Required work -> When you reach the line with "[00:02:28.12]" in the records below, begin transcribing exactly and continue up to and including the line with "Verbatim transcript: children", leaving out every picture.

Data to process ->
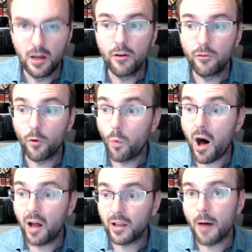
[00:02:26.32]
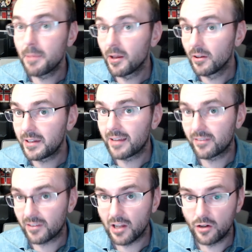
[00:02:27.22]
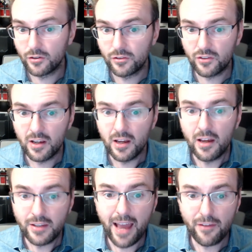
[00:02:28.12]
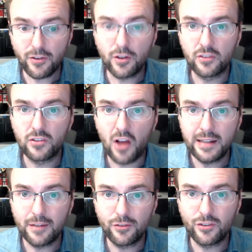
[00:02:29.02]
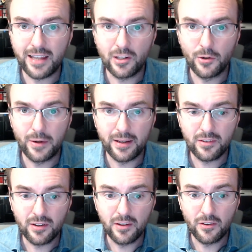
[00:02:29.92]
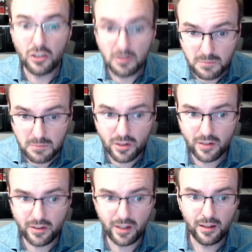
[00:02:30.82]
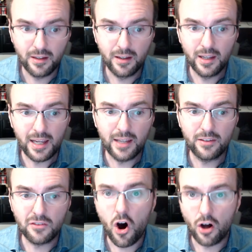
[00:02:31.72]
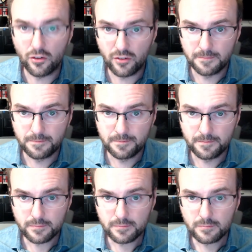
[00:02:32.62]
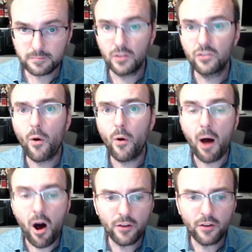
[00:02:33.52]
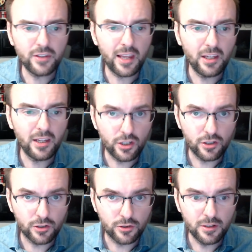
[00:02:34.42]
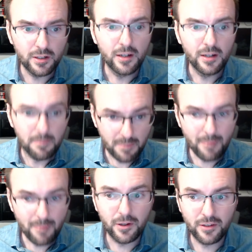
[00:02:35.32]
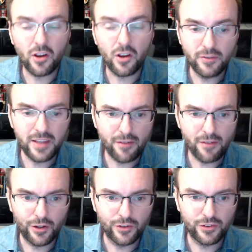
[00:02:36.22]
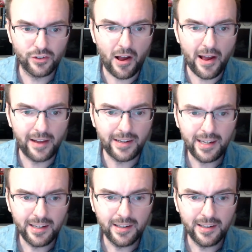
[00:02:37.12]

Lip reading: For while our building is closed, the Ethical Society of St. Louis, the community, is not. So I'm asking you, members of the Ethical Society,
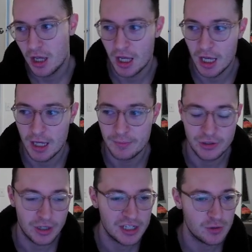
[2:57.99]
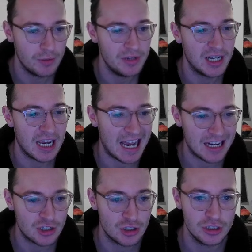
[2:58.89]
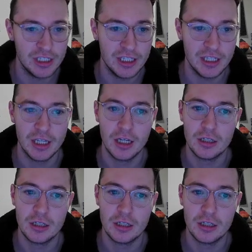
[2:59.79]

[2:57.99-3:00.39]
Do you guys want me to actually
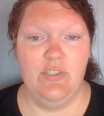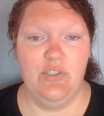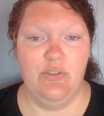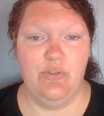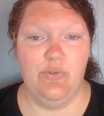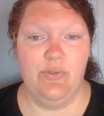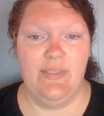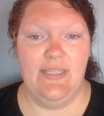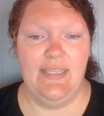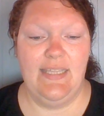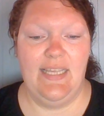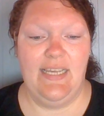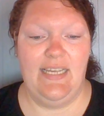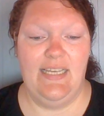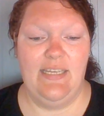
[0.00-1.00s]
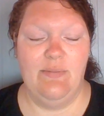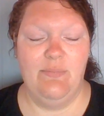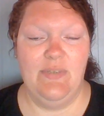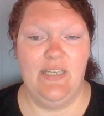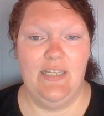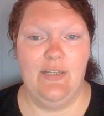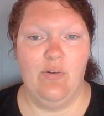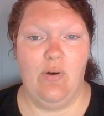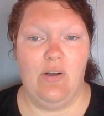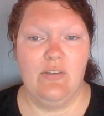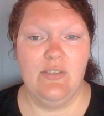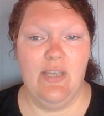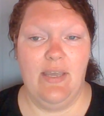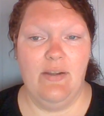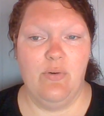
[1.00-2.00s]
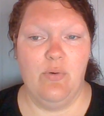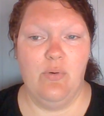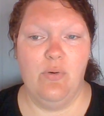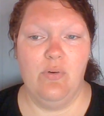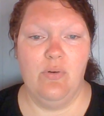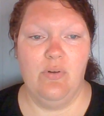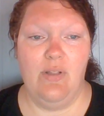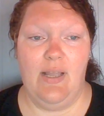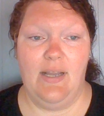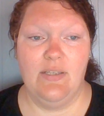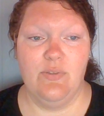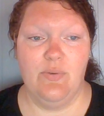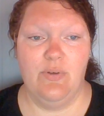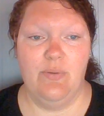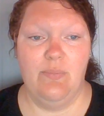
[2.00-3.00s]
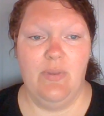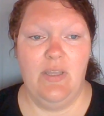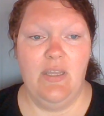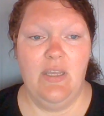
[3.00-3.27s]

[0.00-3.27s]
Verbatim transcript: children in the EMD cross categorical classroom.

==

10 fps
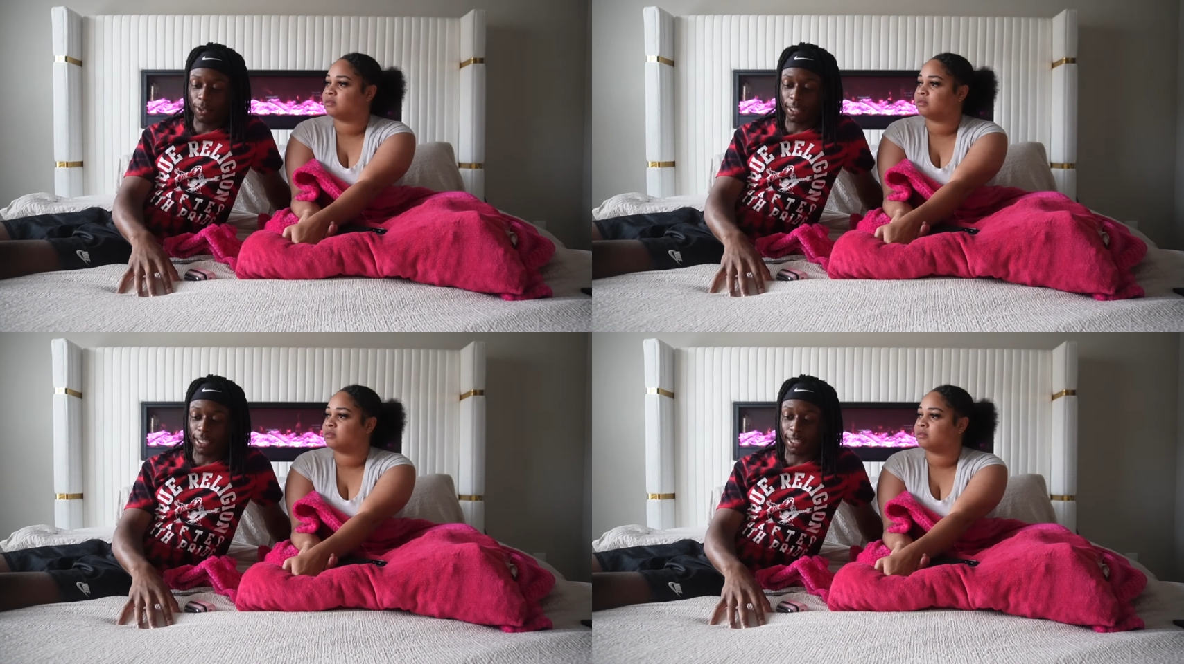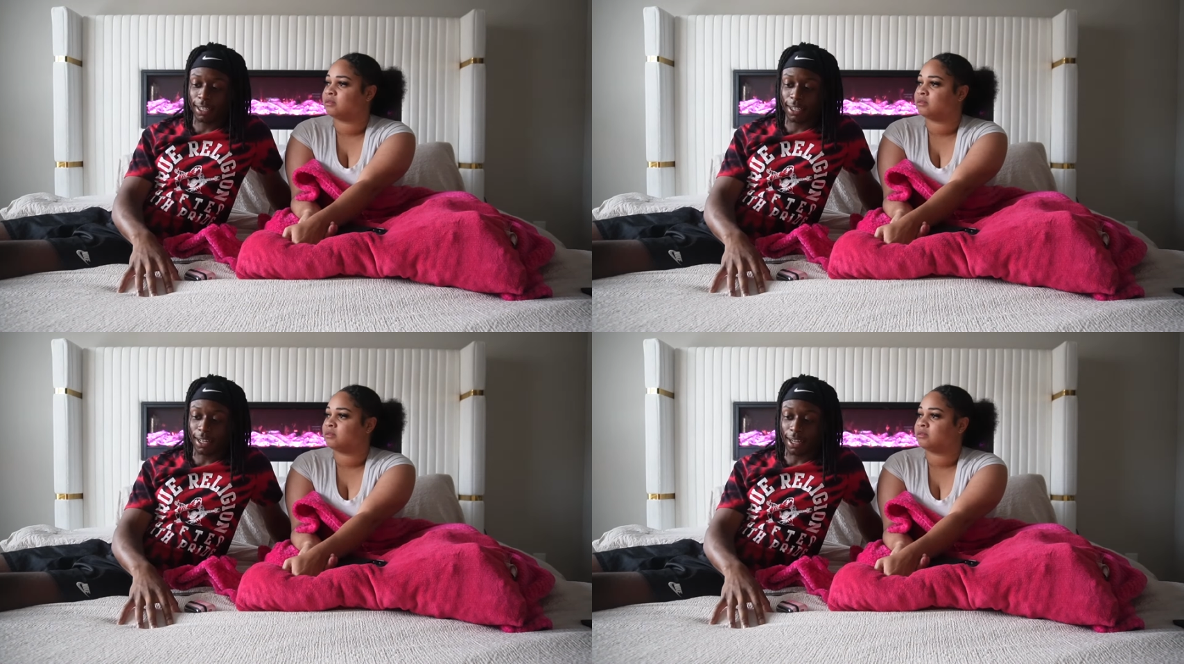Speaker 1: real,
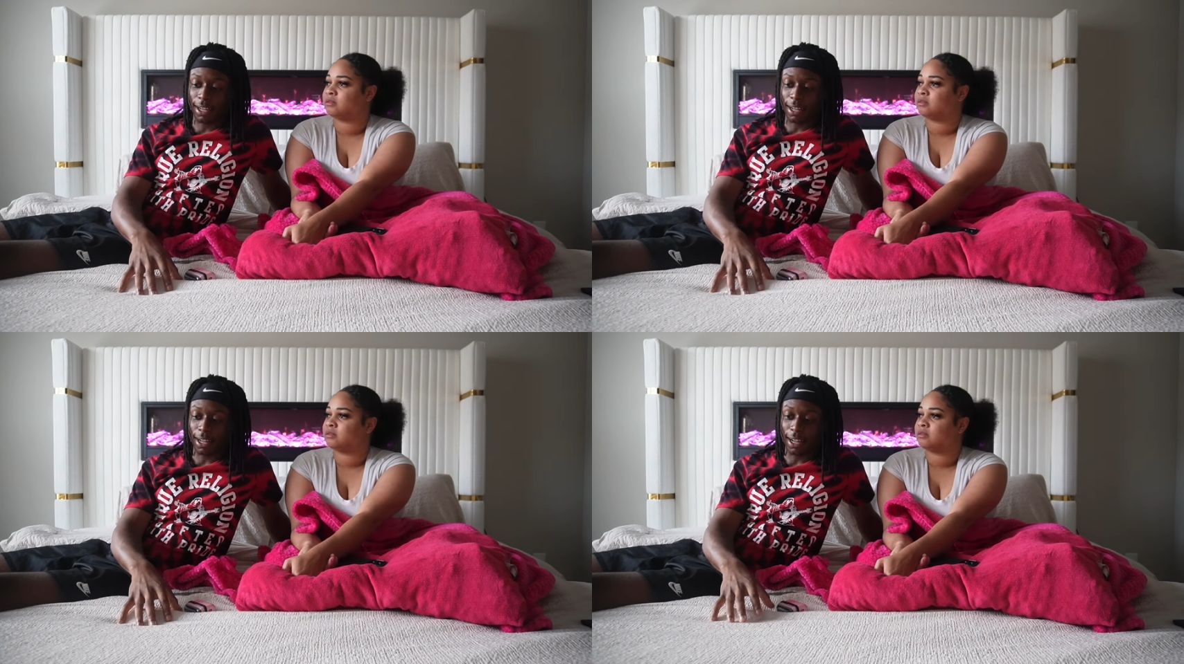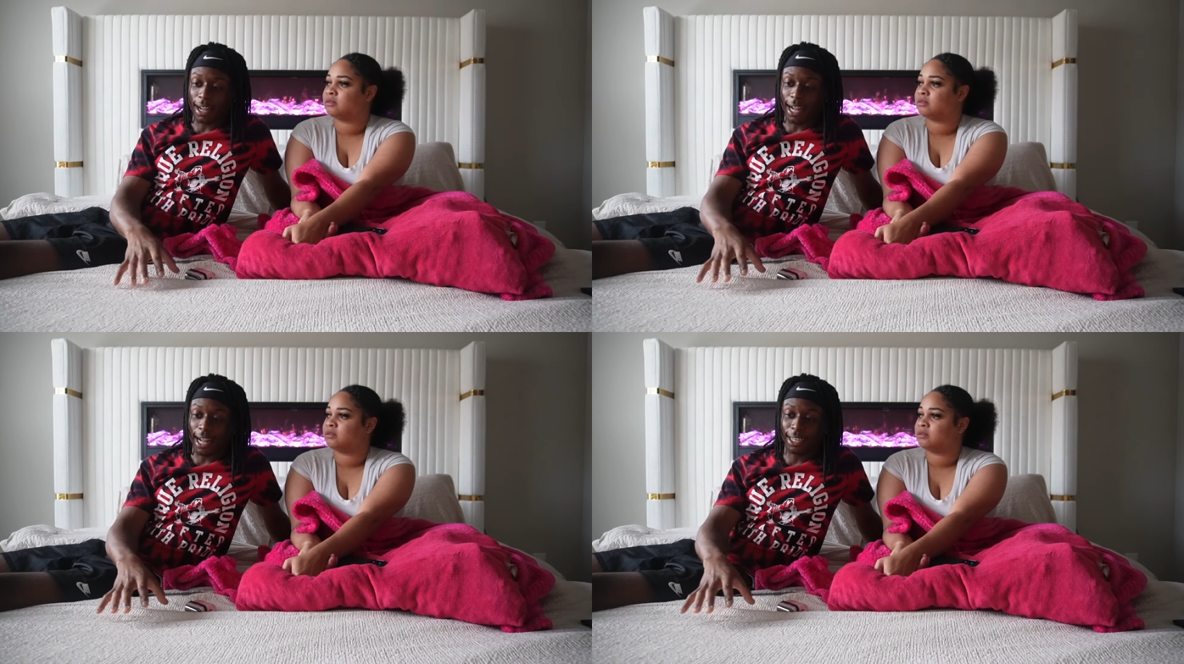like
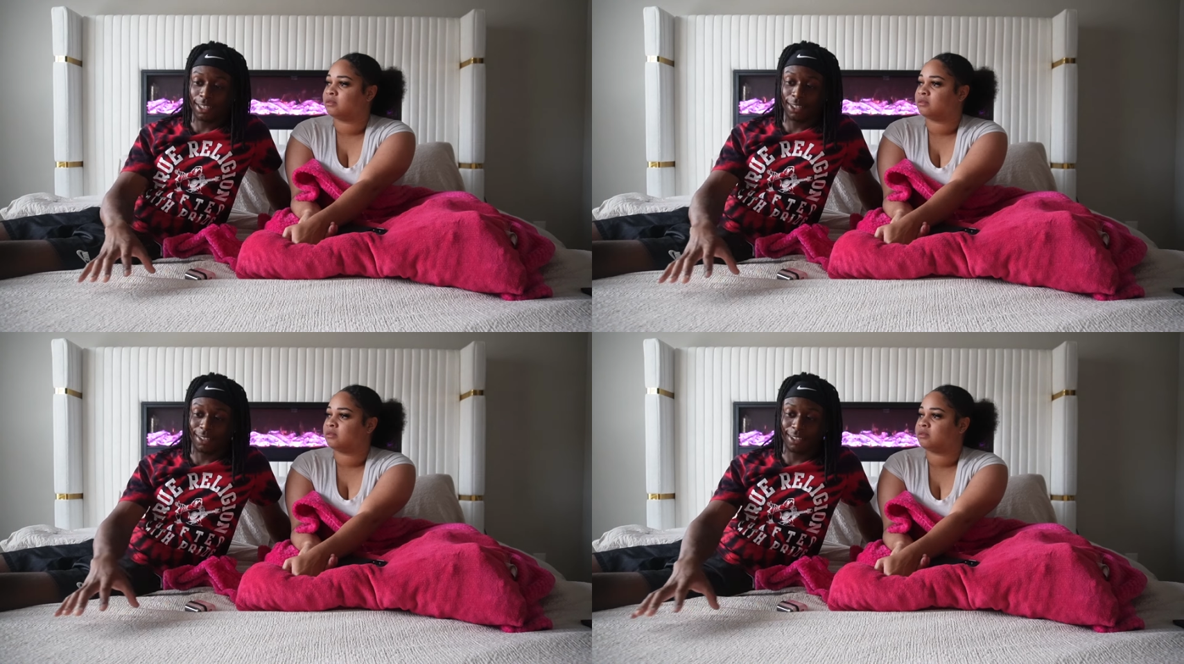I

Your response ->
[00:02:28.12]
[00:02:29.02]
[00:02:29.92]
[00:02:30.82]
[00:02:31.72]
[00:02:32.62]
[00:02:33.52]
[00:02:34.42]
[00:02:35.32]
[00:02:36.22]
[00:02:37.12]

Lip reading: For while our building is closed, the Ethical Society of St. Louis, the community, is not. So I'm asking you, members of the Ethical Society,
[2:57.99]
[2:58.89]
[2:59.79]

[2:57.99-3:00.39]
Do you guys want me to actually
[0.00-1.00s]
[1.00-2.00s]
[2.00-3.00s]
[3.00-3.27s]

[0.00-3.27s]
Verbatim transcript: children in the EMD cross categorical classroom.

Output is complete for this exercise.